Repeat exactly the opening lines of the records, ending with the line that contains "Video frames at".

* Source records
☆ ☆ ☆

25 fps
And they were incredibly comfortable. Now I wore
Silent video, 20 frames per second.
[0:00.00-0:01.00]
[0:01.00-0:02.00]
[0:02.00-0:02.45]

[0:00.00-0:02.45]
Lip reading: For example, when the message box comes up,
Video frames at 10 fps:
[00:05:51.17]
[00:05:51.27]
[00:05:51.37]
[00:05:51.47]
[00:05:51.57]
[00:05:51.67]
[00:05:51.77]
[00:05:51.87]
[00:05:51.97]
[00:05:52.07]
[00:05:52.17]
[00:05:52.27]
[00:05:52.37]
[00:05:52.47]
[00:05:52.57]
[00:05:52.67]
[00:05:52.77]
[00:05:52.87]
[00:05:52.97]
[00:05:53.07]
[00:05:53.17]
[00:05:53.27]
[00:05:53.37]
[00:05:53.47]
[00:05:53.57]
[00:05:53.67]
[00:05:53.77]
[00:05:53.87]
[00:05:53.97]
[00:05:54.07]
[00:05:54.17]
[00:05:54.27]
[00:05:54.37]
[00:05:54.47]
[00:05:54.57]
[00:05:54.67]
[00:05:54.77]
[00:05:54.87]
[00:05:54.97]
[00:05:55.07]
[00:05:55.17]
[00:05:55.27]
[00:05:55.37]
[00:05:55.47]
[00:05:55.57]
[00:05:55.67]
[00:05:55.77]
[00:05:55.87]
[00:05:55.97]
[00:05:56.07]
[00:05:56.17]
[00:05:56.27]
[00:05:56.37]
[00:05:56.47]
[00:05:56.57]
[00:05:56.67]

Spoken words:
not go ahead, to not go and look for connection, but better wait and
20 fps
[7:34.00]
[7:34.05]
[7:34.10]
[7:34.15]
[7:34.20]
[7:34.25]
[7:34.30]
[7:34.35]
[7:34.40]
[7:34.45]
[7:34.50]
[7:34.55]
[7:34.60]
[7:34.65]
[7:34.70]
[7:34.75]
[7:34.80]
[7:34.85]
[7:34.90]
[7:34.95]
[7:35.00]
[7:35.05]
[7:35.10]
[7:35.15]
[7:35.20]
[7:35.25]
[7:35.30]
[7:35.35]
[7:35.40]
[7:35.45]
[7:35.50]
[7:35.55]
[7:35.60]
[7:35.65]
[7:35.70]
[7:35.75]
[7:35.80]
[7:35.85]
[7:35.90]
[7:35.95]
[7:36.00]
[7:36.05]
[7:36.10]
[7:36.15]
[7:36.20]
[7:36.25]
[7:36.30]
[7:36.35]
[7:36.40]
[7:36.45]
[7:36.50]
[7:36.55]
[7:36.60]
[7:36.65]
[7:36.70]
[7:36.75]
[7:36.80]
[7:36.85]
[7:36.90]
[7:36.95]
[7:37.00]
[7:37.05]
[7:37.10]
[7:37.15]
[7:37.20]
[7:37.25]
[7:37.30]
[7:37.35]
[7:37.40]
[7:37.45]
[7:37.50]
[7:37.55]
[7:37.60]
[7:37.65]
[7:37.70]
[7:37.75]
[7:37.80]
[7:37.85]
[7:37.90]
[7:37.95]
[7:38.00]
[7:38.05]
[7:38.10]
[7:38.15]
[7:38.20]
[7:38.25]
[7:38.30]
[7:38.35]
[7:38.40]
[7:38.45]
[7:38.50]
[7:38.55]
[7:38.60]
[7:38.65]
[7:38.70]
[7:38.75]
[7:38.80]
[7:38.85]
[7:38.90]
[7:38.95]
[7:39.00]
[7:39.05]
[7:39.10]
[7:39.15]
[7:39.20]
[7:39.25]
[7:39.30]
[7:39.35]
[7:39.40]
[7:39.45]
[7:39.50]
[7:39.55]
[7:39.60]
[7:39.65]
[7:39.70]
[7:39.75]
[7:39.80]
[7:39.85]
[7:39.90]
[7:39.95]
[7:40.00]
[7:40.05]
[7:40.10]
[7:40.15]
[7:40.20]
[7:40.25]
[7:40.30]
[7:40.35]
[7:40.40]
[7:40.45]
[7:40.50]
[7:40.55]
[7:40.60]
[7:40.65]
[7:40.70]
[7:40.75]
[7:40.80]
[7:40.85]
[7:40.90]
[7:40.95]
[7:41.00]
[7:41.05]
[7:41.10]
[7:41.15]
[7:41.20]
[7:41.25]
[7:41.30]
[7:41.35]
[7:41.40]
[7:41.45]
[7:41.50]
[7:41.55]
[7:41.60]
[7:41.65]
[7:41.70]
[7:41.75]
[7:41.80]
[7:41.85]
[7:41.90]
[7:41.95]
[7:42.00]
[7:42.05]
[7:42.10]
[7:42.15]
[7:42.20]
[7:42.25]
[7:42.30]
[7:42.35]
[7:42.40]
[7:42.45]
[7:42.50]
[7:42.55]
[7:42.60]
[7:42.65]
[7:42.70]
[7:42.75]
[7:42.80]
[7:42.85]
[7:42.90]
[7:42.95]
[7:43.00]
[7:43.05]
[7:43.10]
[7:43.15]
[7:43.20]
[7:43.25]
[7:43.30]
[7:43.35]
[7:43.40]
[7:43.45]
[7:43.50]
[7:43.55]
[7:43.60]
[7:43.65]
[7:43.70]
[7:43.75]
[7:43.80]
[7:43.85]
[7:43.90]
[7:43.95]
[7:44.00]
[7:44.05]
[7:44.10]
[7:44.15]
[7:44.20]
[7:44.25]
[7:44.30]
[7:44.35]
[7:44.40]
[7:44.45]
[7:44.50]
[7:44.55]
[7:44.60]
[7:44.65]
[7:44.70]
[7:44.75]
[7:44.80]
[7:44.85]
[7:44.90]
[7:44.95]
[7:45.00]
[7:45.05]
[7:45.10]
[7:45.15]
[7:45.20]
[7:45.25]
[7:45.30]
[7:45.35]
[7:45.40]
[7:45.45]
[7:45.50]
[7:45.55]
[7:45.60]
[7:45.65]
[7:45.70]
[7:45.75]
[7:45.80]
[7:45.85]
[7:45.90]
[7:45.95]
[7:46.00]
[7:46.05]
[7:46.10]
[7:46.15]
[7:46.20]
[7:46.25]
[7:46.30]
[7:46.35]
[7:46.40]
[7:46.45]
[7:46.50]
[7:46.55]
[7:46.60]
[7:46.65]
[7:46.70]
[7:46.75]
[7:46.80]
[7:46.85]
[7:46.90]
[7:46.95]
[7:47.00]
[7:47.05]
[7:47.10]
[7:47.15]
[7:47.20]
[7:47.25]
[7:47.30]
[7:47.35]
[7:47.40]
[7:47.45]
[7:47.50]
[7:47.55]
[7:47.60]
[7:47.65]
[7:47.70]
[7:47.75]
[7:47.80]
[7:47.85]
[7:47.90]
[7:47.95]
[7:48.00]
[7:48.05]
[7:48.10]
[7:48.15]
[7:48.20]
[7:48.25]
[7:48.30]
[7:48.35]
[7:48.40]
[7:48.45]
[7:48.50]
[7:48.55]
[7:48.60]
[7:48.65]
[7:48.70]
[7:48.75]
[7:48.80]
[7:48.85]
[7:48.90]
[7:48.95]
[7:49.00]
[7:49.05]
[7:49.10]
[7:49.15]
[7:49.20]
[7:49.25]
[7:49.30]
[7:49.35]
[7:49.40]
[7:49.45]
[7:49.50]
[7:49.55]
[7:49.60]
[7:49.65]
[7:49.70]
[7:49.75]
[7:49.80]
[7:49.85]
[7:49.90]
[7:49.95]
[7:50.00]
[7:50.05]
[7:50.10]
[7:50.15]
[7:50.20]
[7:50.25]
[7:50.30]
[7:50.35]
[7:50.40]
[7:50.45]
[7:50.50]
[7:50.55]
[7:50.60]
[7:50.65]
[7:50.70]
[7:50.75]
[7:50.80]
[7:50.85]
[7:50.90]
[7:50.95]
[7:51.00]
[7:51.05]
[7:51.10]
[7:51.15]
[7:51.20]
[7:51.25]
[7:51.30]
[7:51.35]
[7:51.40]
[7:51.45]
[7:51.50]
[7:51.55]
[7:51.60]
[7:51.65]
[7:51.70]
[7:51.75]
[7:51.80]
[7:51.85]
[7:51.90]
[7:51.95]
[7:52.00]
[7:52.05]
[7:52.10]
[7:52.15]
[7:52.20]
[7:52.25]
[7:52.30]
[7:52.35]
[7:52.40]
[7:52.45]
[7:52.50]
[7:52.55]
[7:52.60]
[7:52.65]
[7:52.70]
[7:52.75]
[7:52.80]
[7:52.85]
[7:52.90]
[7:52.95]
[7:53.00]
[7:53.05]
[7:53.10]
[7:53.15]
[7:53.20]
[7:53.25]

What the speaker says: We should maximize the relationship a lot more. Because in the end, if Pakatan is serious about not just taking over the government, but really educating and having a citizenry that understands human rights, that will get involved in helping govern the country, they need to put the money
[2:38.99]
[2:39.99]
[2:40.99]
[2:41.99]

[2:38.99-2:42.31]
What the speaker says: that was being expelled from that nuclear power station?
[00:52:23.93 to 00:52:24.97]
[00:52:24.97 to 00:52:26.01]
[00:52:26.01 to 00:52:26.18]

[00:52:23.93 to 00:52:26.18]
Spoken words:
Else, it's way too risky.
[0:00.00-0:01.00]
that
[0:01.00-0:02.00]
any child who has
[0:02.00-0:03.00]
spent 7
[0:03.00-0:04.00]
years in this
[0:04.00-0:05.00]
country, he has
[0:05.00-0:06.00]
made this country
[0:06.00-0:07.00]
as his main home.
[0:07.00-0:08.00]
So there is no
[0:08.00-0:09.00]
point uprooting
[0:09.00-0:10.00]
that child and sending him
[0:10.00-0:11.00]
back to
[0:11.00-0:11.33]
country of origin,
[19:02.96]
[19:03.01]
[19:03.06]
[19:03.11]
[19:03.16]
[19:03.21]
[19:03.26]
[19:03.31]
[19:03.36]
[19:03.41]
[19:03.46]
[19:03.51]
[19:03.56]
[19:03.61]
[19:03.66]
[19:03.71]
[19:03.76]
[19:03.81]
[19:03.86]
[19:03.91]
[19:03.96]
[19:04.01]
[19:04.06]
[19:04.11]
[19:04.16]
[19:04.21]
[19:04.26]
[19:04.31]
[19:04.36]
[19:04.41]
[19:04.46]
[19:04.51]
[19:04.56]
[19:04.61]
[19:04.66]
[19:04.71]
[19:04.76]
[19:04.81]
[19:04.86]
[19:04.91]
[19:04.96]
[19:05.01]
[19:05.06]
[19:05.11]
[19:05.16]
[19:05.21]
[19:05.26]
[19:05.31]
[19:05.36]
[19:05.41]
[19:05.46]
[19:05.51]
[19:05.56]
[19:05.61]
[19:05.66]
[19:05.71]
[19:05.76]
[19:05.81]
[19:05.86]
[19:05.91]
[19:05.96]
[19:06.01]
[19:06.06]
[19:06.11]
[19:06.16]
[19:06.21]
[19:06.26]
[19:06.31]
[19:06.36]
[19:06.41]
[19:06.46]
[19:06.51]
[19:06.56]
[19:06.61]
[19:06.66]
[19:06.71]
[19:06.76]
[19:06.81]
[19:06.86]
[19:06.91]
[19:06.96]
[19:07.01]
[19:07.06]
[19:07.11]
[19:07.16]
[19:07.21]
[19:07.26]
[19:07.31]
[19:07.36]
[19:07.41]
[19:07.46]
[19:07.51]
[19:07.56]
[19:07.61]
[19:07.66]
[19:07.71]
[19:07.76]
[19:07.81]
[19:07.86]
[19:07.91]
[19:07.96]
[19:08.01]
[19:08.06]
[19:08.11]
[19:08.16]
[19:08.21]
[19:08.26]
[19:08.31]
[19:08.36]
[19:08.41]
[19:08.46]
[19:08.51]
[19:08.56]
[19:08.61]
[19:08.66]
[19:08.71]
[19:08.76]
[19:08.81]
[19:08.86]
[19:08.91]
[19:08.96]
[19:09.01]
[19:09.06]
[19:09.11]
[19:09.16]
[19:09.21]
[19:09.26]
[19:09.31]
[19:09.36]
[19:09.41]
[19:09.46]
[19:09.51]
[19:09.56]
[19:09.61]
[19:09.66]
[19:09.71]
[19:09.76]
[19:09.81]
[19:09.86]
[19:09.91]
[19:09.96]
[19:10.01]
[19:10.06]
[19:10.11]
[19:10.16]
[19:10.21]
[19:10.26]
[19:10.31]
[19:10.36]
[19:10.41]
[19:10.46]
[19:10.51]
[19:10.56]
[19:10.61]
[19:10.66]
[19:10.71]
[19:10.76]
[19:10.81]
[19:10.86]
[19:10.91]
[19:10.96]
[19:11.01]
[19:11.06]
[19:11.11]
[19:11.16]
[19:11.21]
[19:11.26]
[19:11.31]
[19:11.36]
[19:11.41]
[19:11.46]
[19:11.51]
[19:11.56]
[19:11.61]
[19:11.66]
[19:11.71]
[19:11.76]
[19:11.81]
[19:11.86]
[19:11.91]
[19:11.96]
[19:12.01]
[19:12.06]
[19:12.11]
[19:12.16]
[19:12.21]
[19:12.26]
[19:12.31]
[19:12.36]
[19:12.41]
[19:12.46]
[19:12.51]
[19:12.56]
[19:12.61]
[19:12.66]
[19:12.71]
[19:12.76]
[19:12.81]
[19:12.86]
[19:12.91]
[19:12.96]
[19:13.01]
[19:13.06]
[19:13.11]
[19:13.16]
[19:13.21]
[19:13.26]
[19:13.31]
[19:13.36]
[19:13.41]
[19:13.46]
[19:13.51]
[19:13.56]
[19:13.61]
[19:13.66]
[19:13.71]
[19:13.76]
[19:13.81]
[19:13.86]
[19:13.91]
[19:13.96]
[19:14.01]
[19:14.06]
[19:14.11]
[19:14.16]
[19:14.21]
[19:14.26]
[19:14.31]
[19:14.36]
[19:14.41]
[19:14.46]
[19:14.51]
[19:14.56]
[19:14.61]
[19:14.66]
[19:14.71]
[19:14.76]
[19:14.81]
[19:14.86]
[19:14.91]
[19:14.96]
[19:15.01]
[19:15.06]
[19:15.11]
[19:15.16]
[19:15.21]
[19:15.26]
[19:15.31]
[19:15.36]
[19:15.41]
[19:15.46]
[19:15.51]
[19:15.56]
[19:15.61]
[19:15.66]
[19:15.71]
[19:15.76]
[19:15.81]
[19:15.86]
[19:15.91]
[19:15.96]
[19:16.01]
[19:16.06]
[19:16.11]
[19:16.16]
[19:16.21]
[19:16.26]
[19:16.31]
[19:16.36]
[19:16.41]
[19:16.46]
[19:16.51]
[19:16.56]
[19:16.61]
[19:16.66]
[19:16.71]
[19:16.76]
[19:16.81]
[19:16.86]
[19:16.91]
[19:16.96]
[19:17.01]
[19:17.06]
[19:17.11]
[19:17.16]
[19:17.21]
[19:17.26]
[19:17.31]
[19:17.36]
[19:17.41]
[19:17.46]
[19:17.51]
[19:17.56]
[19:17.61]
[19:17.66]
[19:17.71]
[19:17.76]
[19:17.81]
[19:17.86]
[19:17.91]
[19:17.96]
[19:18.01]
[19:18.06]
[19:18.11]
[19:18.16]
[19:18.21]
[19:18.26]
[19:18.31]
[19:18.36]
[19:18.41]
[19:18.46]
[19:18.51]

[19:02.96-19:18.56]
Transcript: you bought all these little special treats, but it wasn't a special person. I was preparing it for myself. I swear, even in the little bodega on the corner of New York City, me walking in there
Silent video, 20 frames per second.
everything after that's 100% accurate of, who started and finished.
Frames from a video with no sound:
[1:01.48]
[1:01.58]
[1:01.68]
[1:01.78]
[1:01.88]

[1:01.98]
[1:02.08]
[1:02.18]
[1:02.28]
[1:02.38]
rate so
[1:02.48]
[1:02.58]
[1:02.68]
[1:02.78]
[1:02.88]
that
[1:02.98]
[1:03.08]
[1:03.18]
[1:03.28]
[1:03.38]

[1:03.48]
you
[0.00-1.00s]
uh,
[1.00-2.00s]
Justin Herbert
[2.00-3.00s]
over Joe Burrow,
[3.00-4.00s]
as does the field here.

☆ ☆ ☆

* Your solution
25 fps
And they were incredibly comfortable. Now I wore
Silent video, 20 frames per second.
[0:00.00-0:01.00]
[0:01.00-0:02.00]
[0:02.00-0:02.45]

[0:00.00-0:02.45]
Lip reading: For example, when the message box comes up,
Video frames at 10 fps:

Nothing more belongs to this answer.